Inspired by a member who returned to college this year after becoming paralyzed in an accident, a University of Kansas fraternity is raising money to help other KU students with disabilities.
The second TomSTRONG 5K Run/Walk/Roll — with the motto “Choose to thrive” — will kick off at 10 a.m. Sunday at Memorial Stadium. Registration and details are available online at tomstrong5k.org.
Members of the KU chapter of Beta Theta Pi planned the inaugural TomSTRONG 5K in April 2016. Through race proceeds and additional donations, the event raised $48,114 for KU Endowment to start the Tom Babb Student Accessibility Scholarship fund, according to KU Endowment.
“It’s helping students at KU with disabilities,” said race founder and chief marketing officer John Killen Jr., a Winona, Minn., senior and Beta fraternity member. “We give a scholarship now every year to one student who — as we put it — chooses to thrive.”
In December 2015, Beta pledge Tom Babb, of Evergreen, Colo., became paralyzed from the neck down in a diving accident while vacationing with his family in Hawaii.

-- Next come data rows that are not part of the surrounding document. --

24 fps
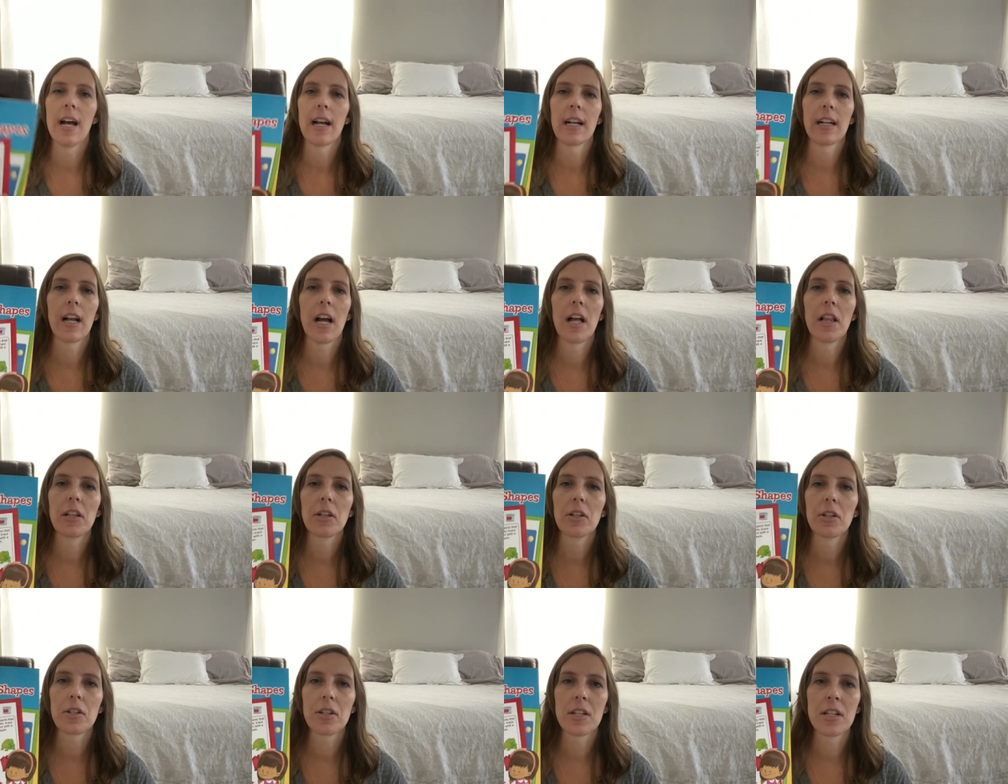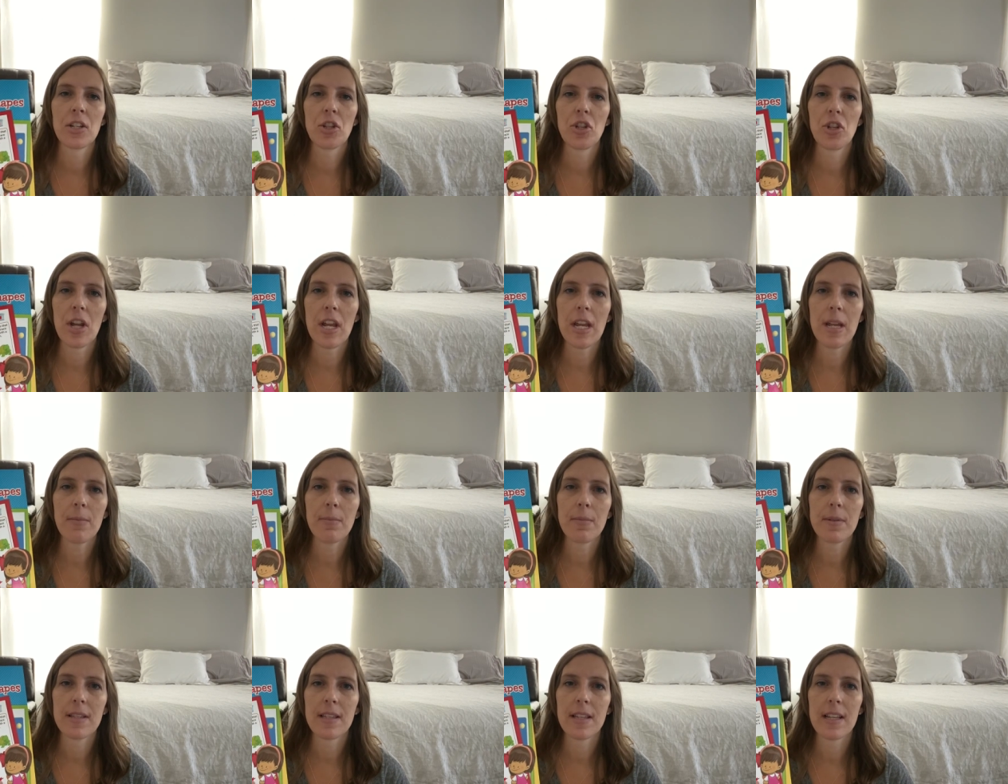Colors and
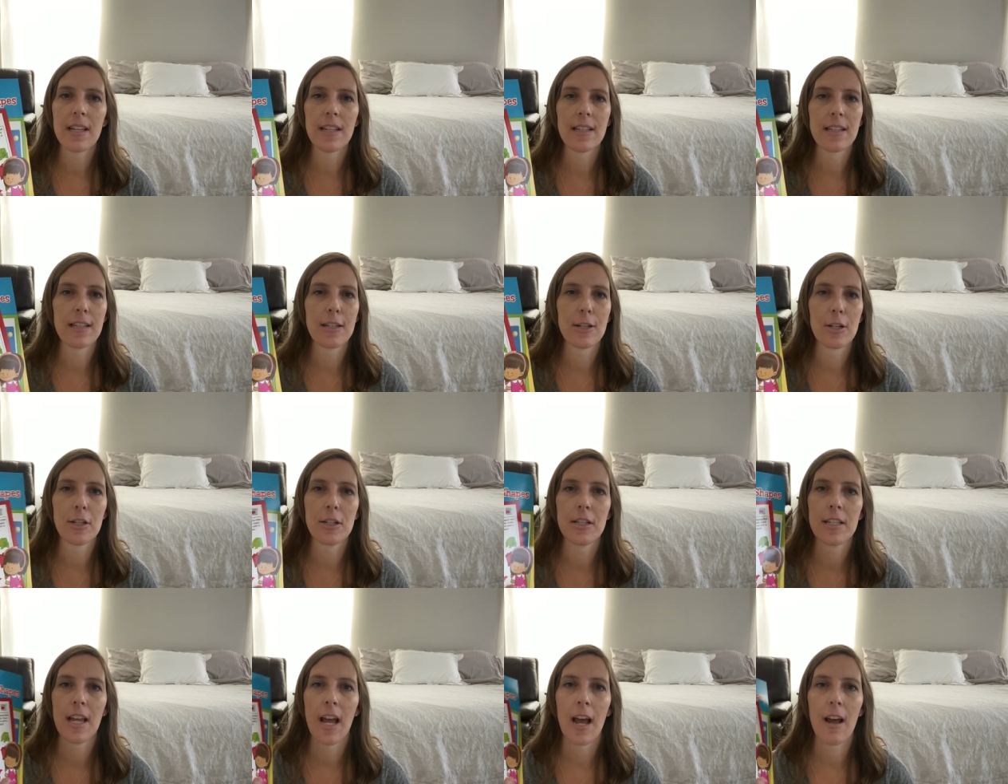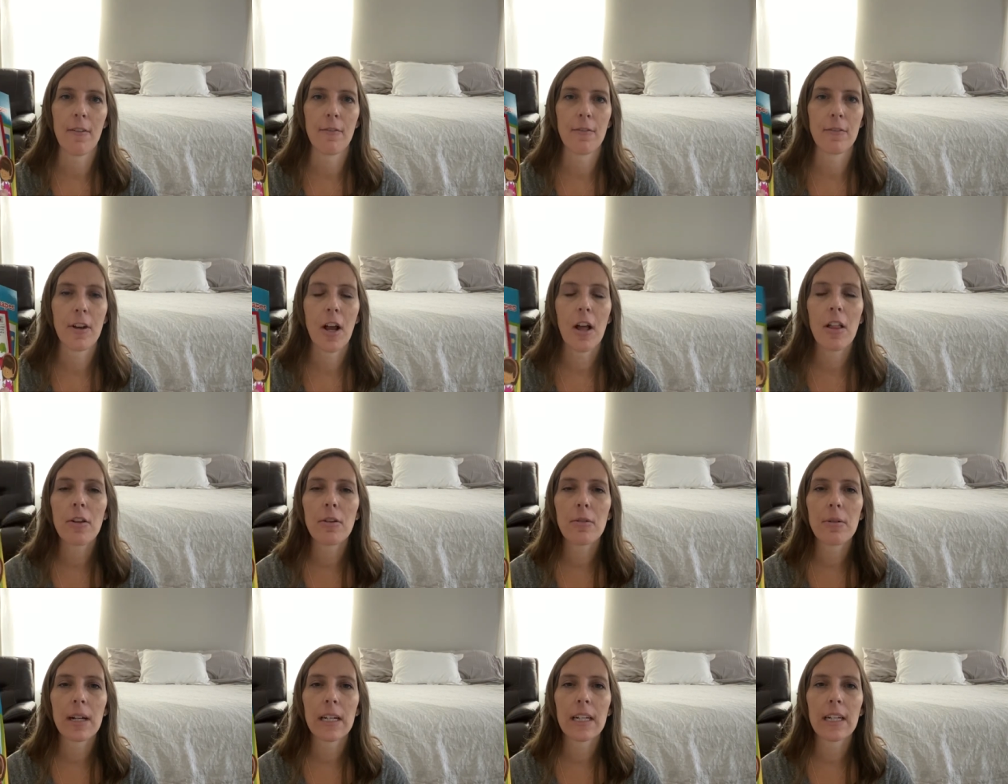shapes, it's good to have
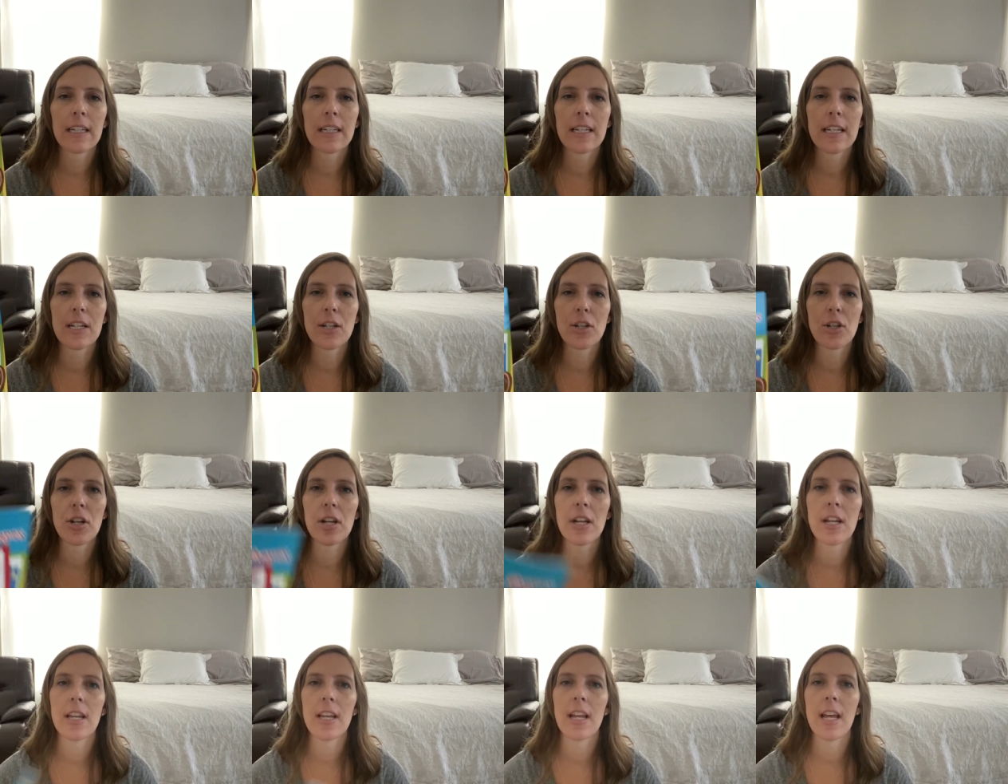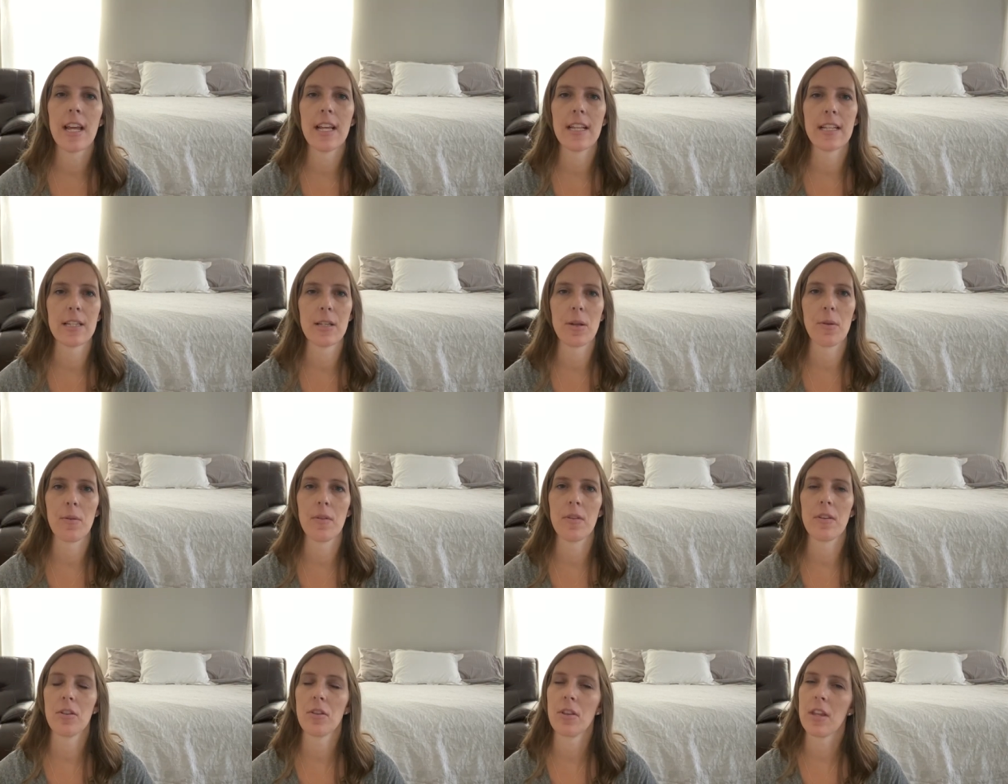color recognition and so
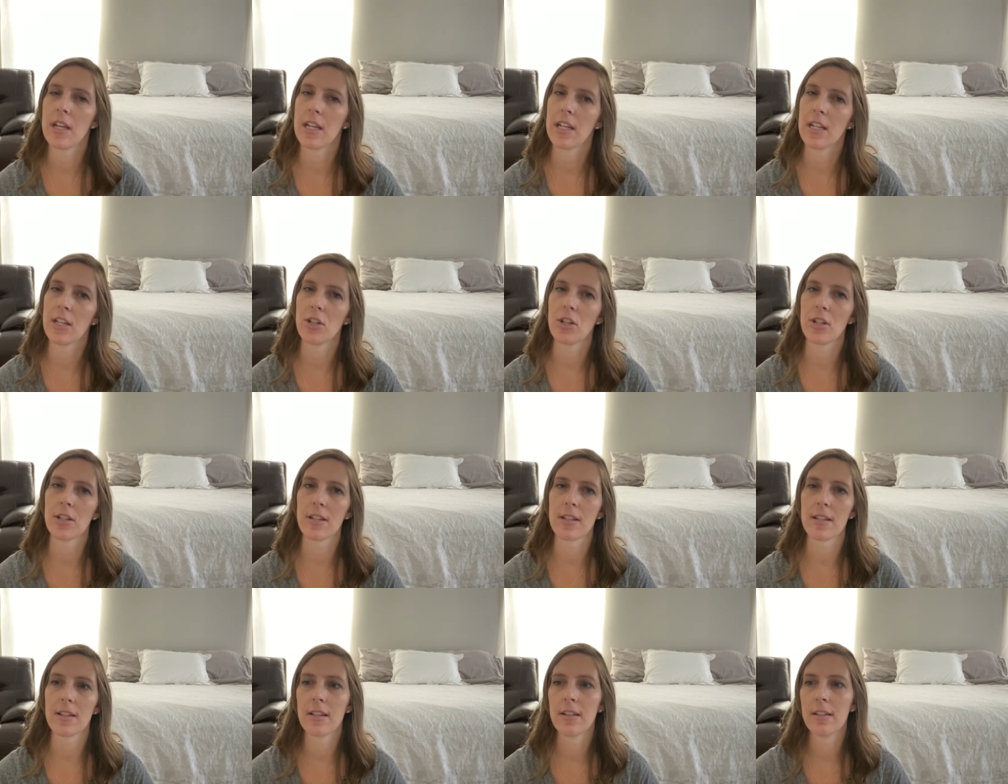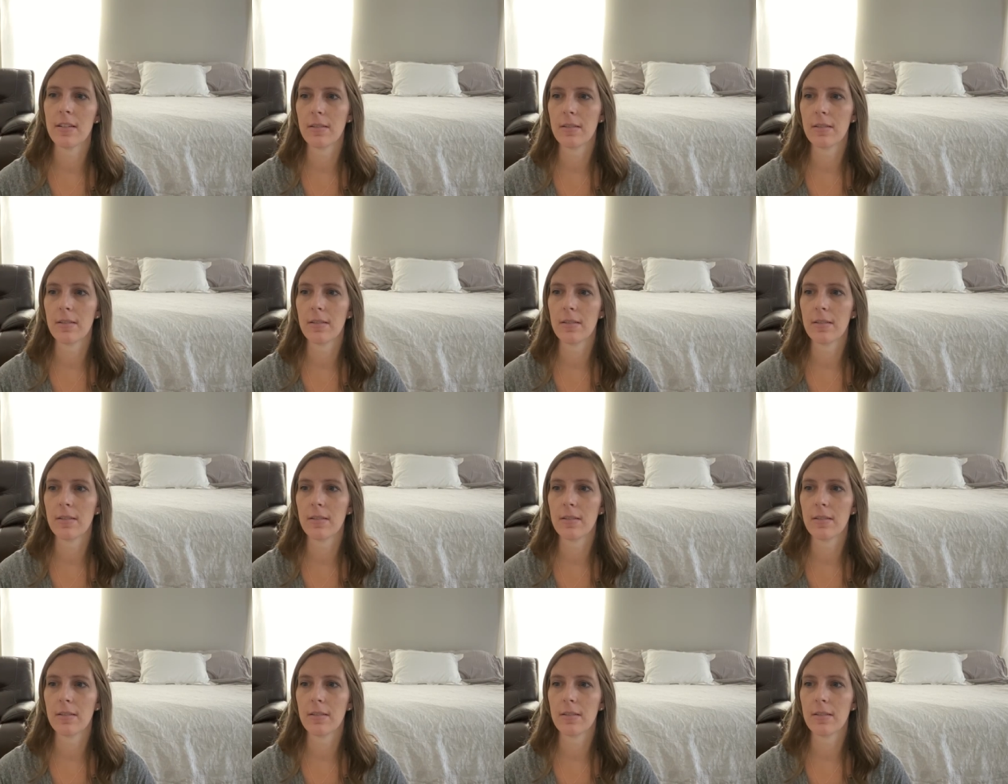they can just,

Babb spent weeks hospitalized in Hawaii before being flown home to Colorado, where he spent several more weeks hospitalized on a ventilator before beginning months of physical therapy.
Unable to return to KU for his second semester, Babb missed what would have been his fraternity initiation ceremony in early February.
But later that month, fraternity alumni chartered a bus and members drove overnight to surprise Babb in Colorado and initiate him there.
Last summer, fraternity alumni raised money to renovate part of Beta’s chapter house at 1425 Tennessee St. to enable Babb to move back in when he returned to KU in fall 2016.
April 17, 2016 — KU fraternity takes action to support paralyzed freshman member
The Tom Babb Student Accessibility Scholarship is reserved for a disabled KU student who requires help from a caregiver. The recipient is chosen through KU’s Academic Achievement and Access Center.
Babb himself is not using the scholarship, Killen said. When the scholarship was created, Babb and his family said they wanted it to go back to KU.
The first recipient, whose name is not being shared for privacy reasons, received an undisclosed amount of money this year, Killen said.
KU Endowment hopes to raise an additional $20,000 from this year's TomSTRONG 5K, according to Michelle Tevis, KU Endowment senior editor of media relations.
She said the family of a KU student has anonymously given $5,000 to the fund this year and hopes it will be matched.
Direct donations to the fund can be made online at kuendowment.org/give, specifying the fund name — Tom Babb Student Accessibility Scholarship — where prompted.